Problem description:
Among the entries below, which lines include the string "frames"? Show each one.
Information given START
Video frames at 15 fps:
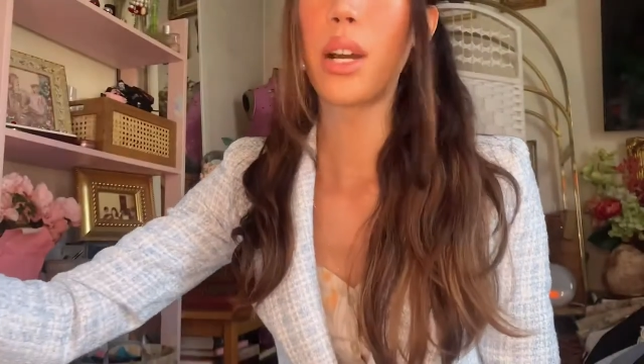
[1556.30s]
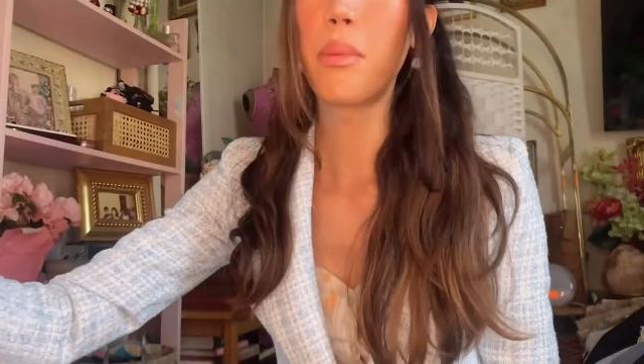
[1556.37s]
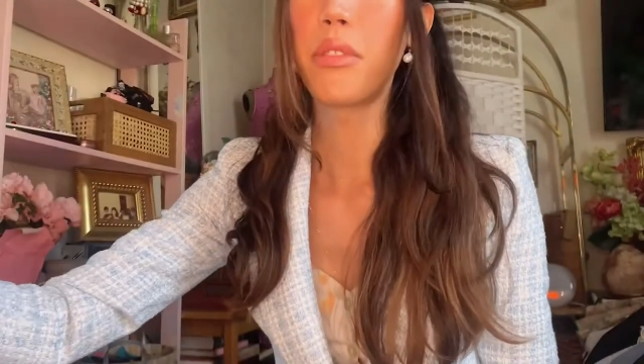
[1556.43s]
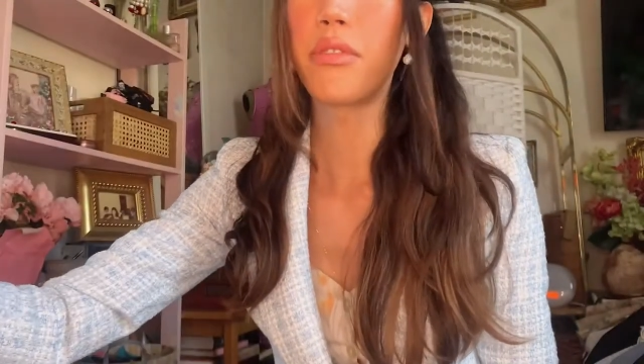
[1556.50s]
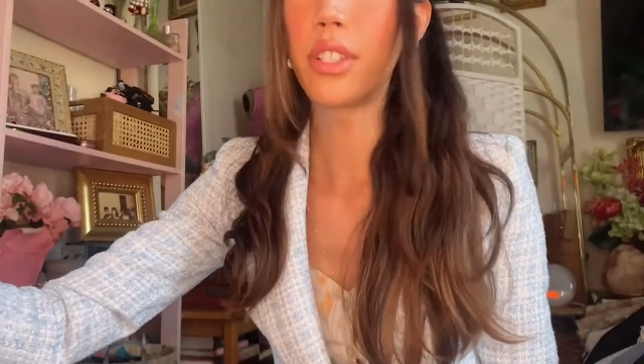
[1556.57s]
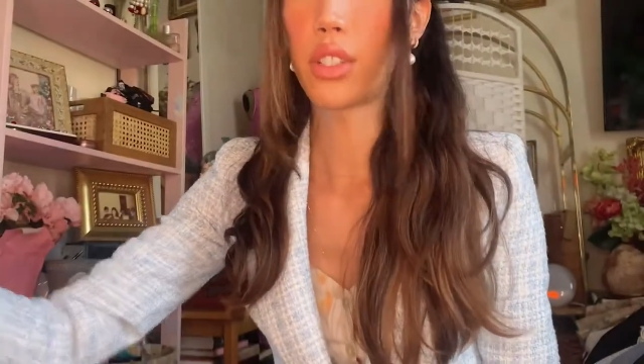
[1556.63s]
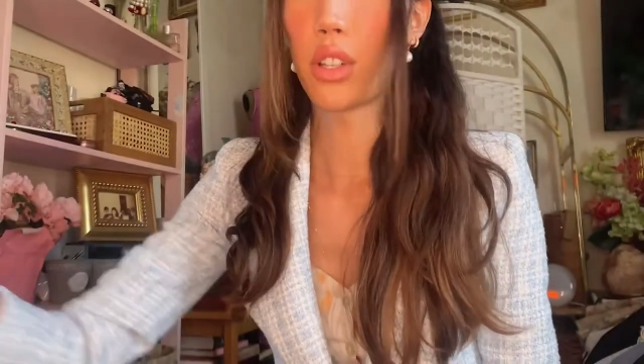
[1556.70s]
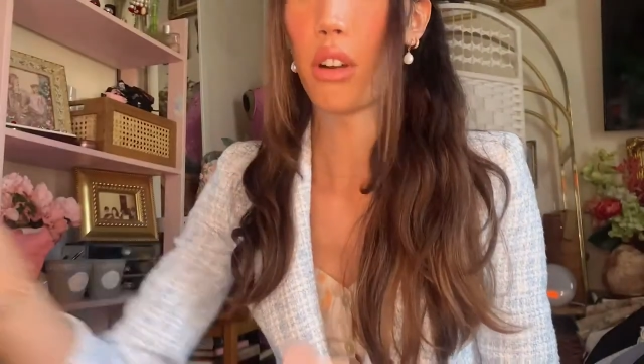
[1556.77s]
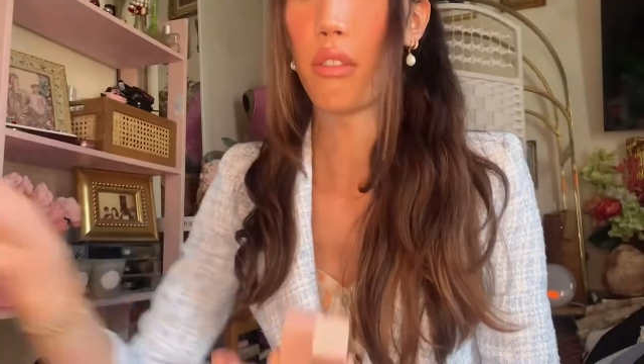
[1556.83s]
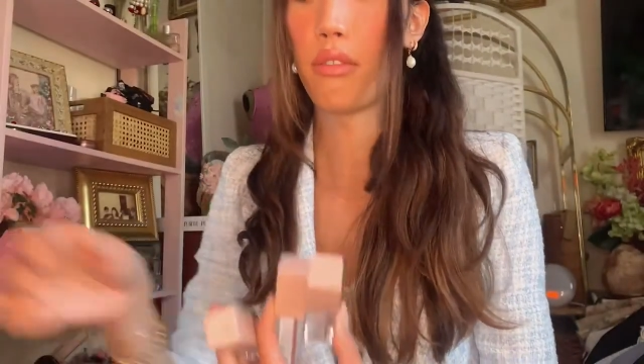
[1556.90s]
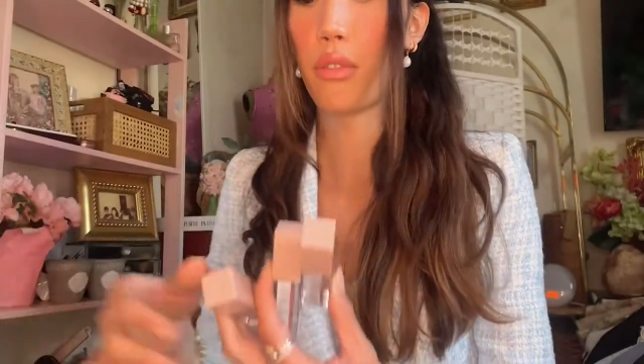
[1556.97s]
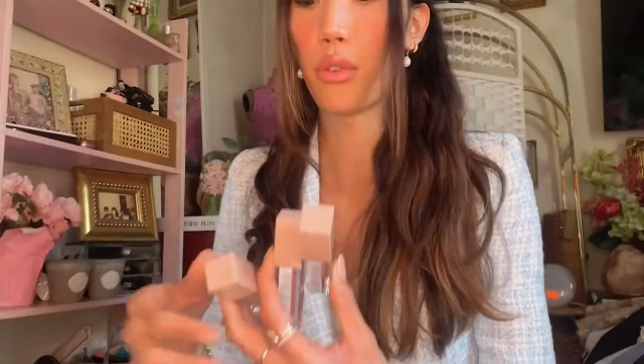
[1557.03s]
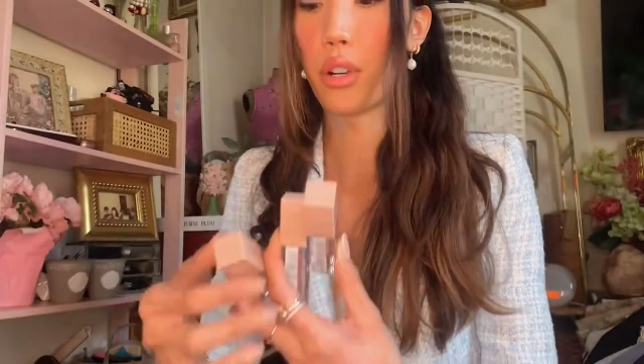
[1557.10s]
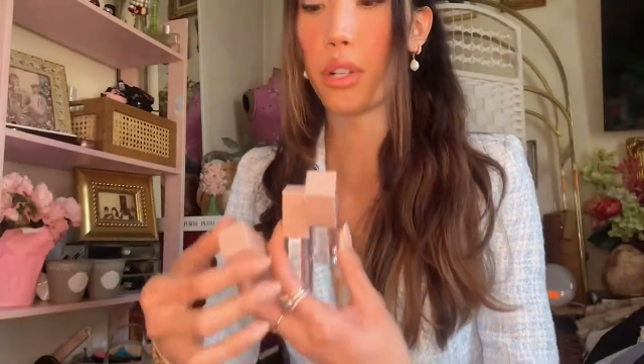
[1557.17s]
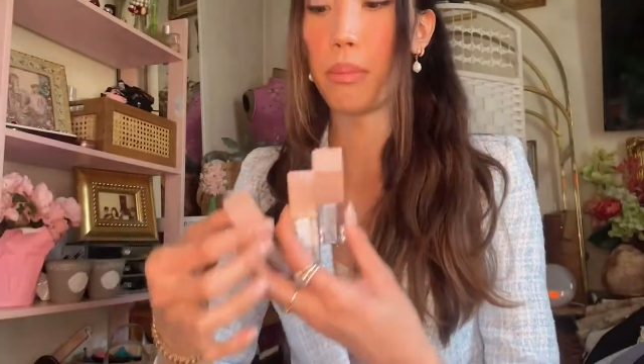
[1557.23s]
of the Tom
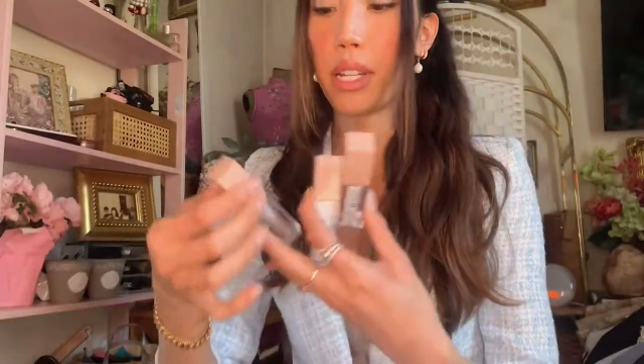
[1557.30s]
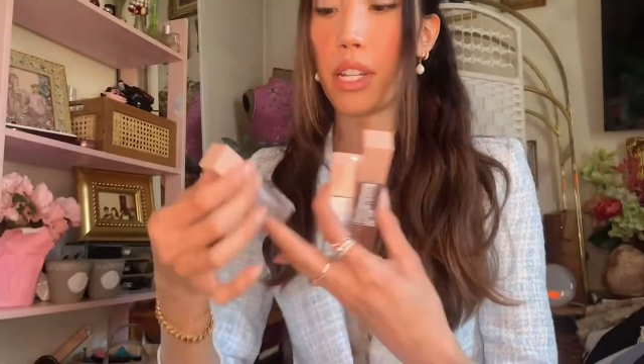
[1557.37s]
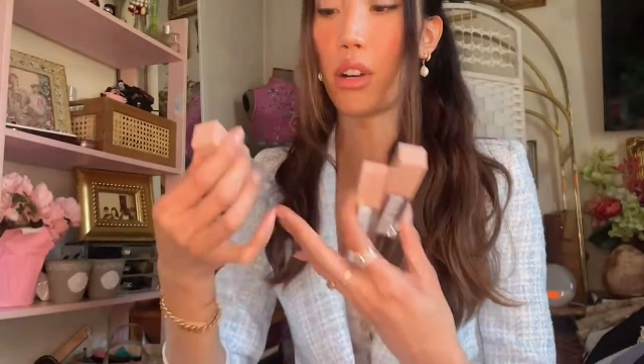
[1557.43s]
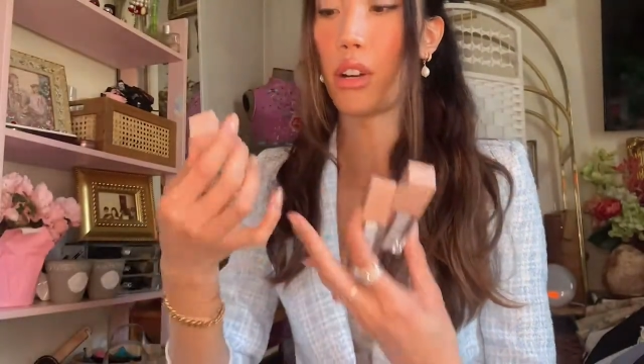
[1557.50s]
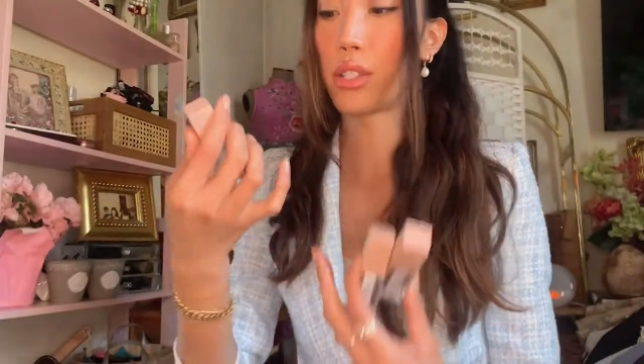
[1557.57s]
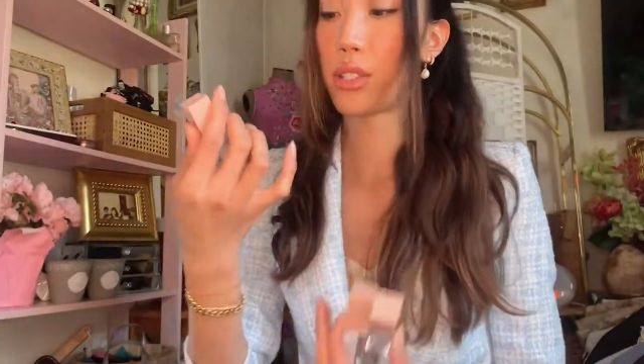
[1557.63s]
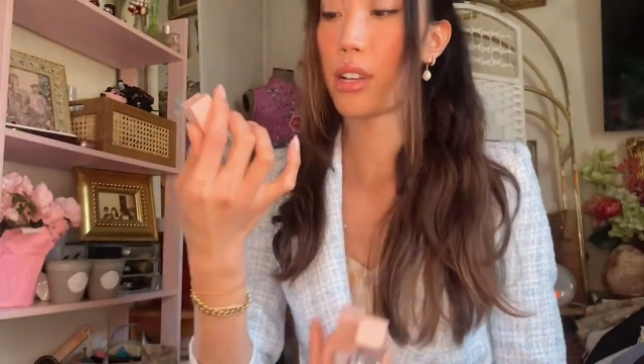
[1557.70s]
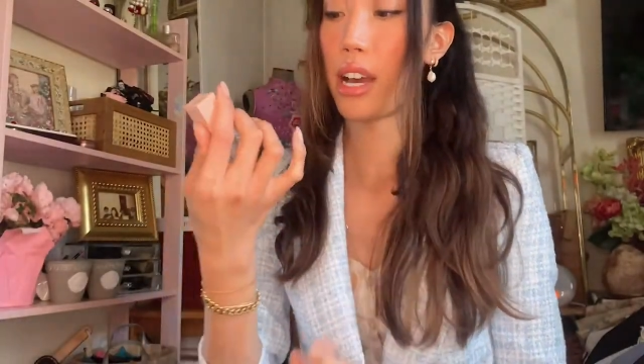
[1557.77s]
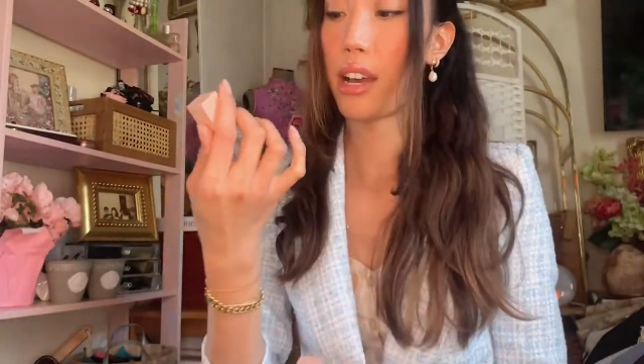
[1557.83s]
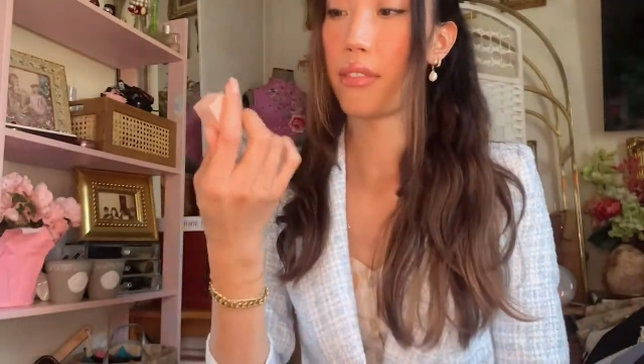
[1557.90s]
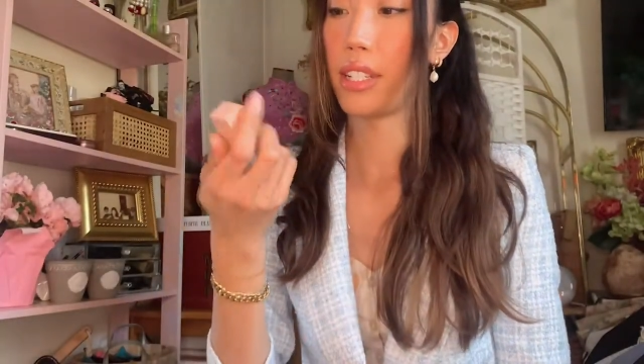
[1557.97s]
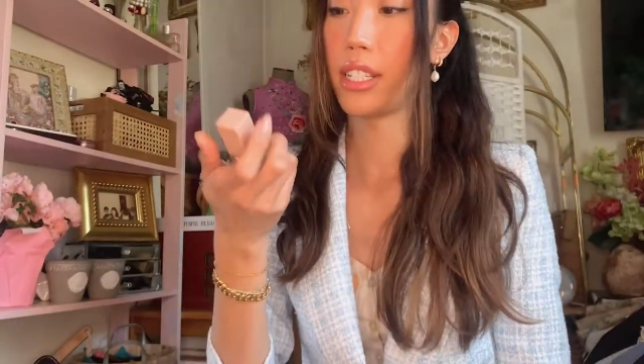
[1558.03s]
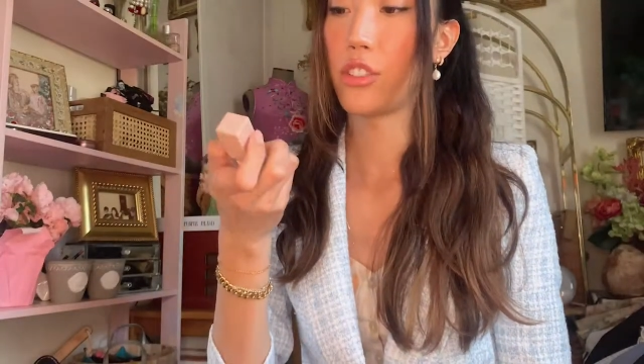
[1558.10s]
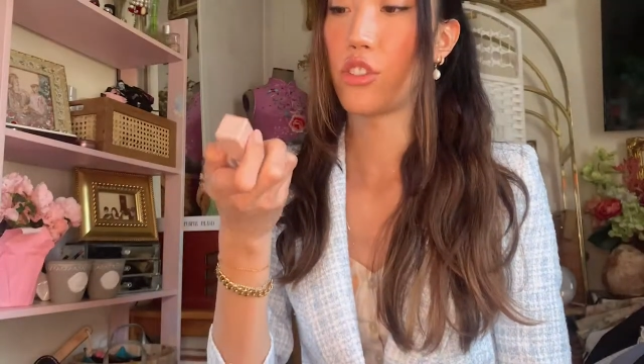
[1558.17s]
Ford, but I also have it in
Information given END
Information given START
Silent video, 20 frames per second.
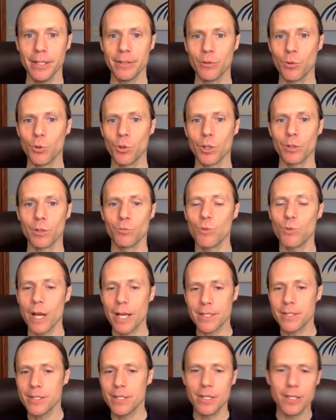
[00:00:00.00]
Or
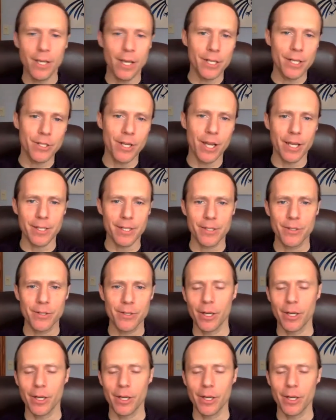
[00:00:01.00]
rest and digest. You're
Information given END
Information given START
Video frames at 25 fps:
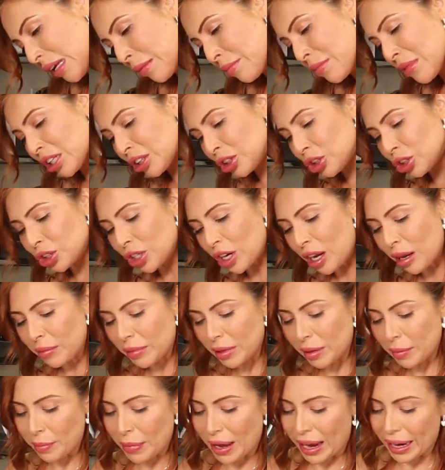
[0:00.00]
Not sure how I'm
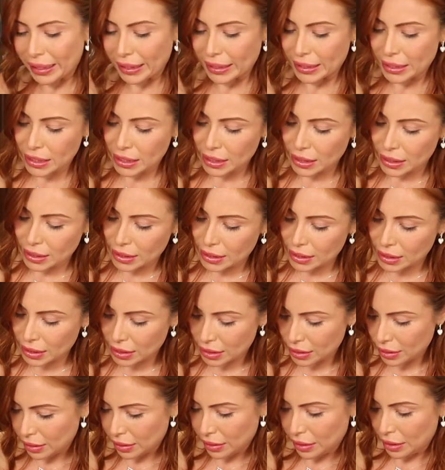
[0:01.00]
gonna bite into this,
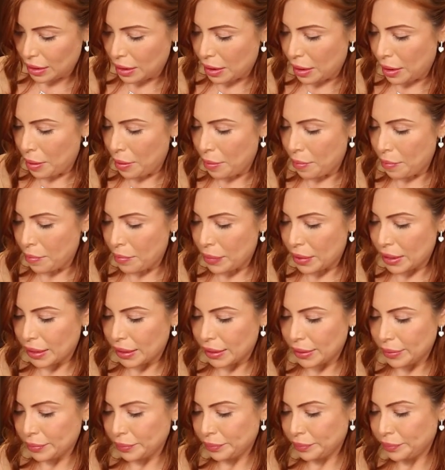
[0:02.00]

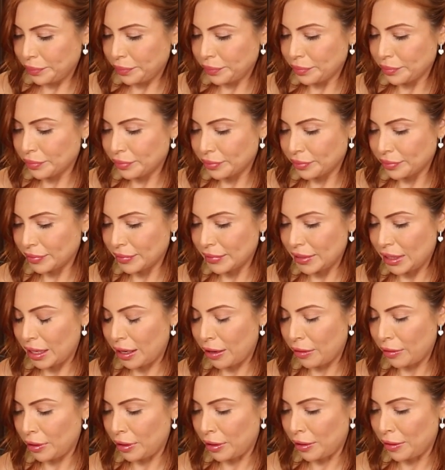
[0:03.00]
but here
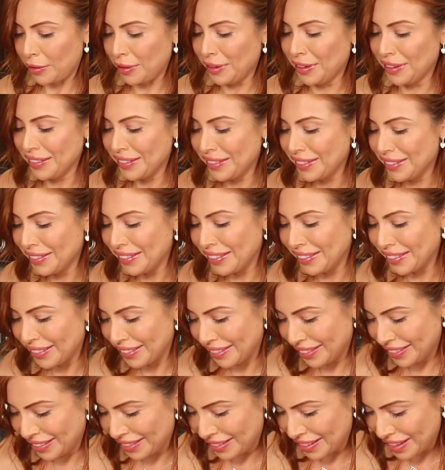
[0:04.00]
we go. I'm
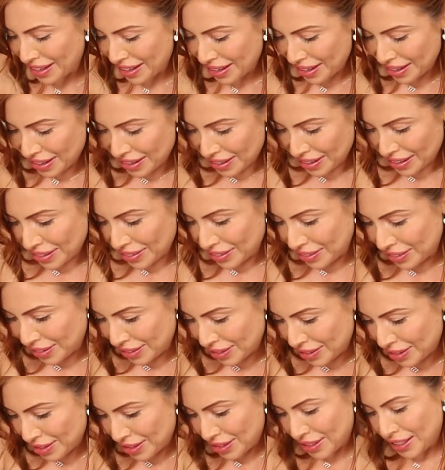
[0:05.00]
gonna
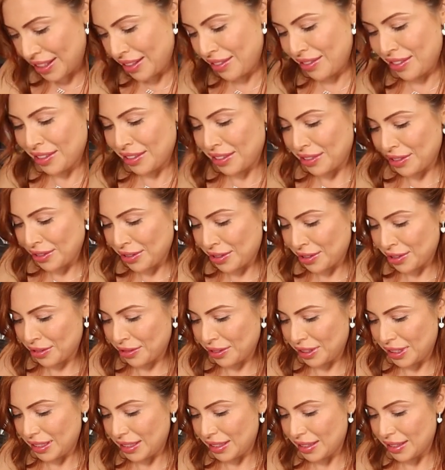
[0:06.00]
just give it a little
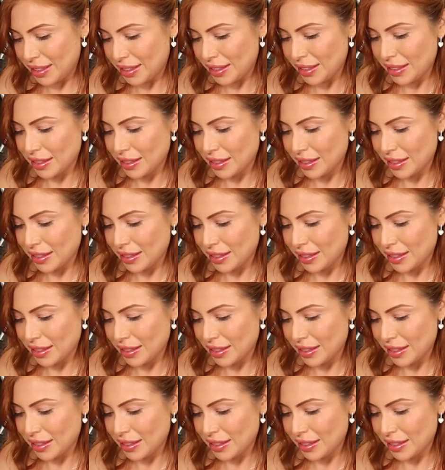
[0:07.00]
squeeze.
Information given END
Output for this task:
Video frames at 15 fps:
Silent video, 20 frames per second.
Video frames at 25 fps:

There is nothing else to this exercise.